=== WORK TASK ===
Omit every picture. Return all other data as it stands.

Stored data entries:
____

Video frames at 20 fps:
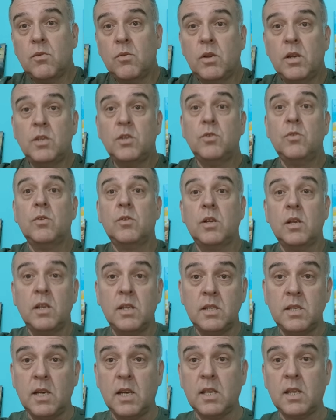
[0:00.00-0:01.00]
но речь идет о
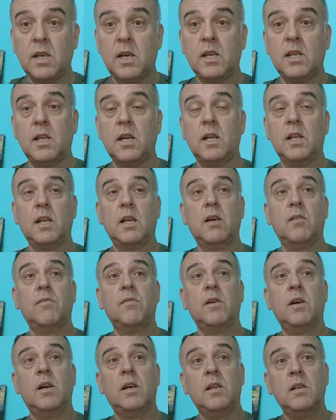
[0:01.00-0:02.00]
десятках танков,
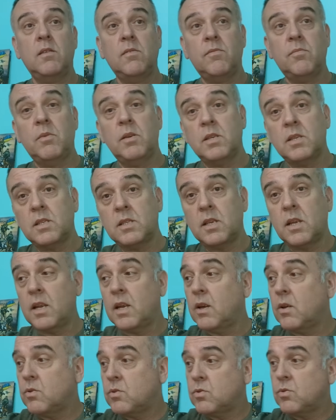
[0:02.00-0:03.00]
а они в месяц
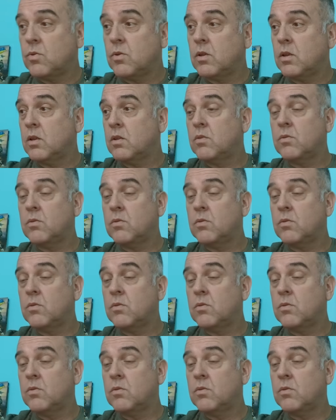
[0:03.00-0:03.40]
теряют сотни.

____

=== THE ANSWER ===
Video frames at 20 fps:
[0:00.00-0:01.00]
но речь идет о
[0:01.00-0:02.00]
десятках танков,
[0:02.00-0:03.00]
а они в месяц
[0:03.00-0:03.40]
теряют сотни.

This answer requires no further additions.